Martin J. O'Riordan via cfe-dev cfe-dev at lists.llvm.org
Tue Aug 9 08:45:31 PDT 2016


It is usually not even possible to pass Standard C++ objects between libraries that have been built with different versions of the "same" implementation of Standard C++ libraries, as it is not at all unusual for the library implementator to refactor the implementation of the Standard types, with a substantial amount of the implementation residing in the headers.

The compilers themselves generally go to considerable lengths to ensure that the same code compiled with different versions of the compiler are binary compatible, but the C++ Standard Library headers usually break object compatibility because the code is "not" the same code.

I haven't checked recently (v3.8 to v3.9), but this is usually the case from one release of CLang's own LibC++ to another.

	MartinO

-----Original Message-----
From: cfe-dev [mailto:cfe-dev-bounces at lists.llvm.org] On Behalf Of David Chisnall via cfe-dev
Sent: 09 August 2016 16:26
To: Jonathan Roelofs <jonathan at codesourcery.com>
Cc: cfe-dev at lists.llvm.org
Subject: Re: [cfe-dev] Current state of libcxx compatibility with libstdc++

On 9 Aug 2016, at 14:53, Jonathan Roelofs via cfe-dev <cfe-dev at lists.llvm.org> wrote:
> 
> Yes.
> 
>> Is there any way we can work around this to link c++ programs 
>> compiled with libcxx against system libraries which are compiled with 
>> gcc?
> 
> "compiled with gcc" isn't the issue.

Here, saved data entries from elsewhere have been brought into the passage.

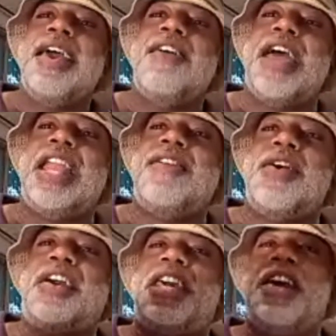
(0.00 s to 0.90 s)
if any of
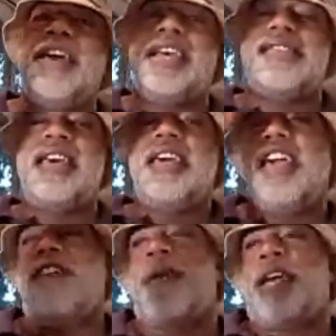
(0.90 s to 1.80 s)
you are curious,
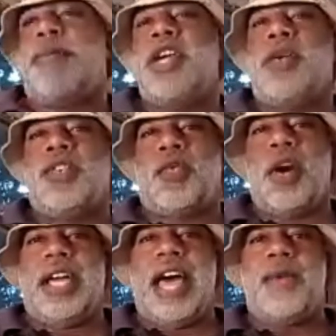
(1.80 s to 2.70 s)
if my computer was
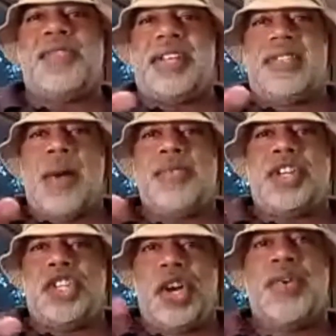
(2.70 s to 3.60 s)
working, I was
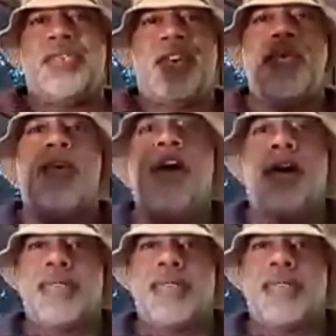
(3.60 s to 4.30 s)
gonna show it to you all.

The issue is that you have one set of objects *built against libstdc++* and you're trying to link them against another set *built against libcxx*. This can only work if your interface between them does not contain things from the standard library.
> 
> Let me re-iterate: it is ok to link against both standard libraries (their symbols won't collide). What's not going to work is to use the headers from one library against the binaries from the other.

More specifically:

- It is not likely to be okay to mix libsupc++ (typically statically linked with libstdc++) and libc++abi in the same process.  They declare the same symbols and stuff is likely to break in exciting ways due to the conflicts.  We solved this in FreeBSD by linking both libstdc++ and libc++ against libcxxrt.  Other Linux distros have solved it by linking libc++ to libstdc++.

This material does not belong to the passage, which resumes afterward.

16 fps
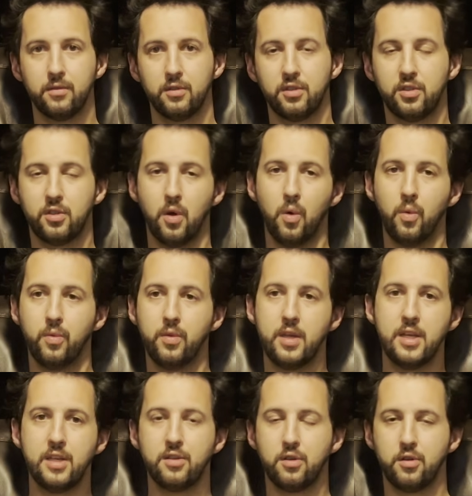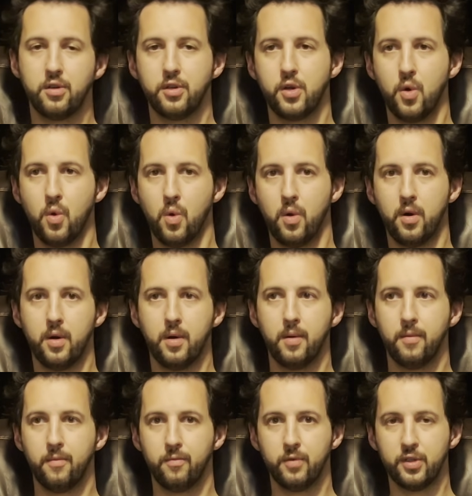So these are
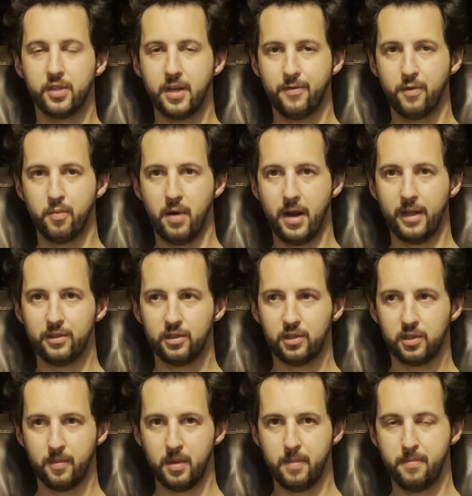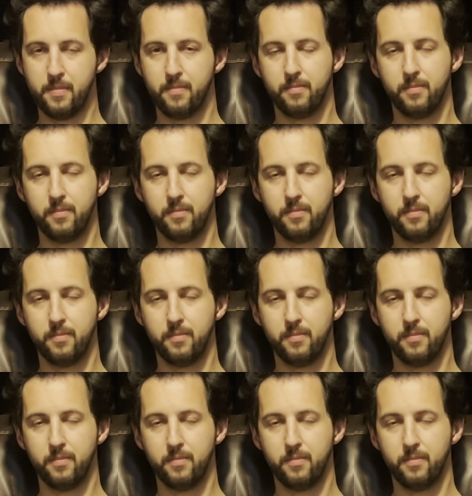your receiver brands. Some of the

- It is fine to mix libstdc++ and libc++ in the same program, but it is *not* fine to pass standard library objects across library boundaries between parts of the code that use libstdc++ and parts that use libc++.  You can not, for example, pass a std::string from a program using libc++ to a library using libc++.  Most of these will result in link failures, but there are some cases that will just cause exciting run-time failures when you either bypass the type system, expect dynamic_cast (or any_cast) to work, or throw standard library objects other than std::exception in between different parts of the code.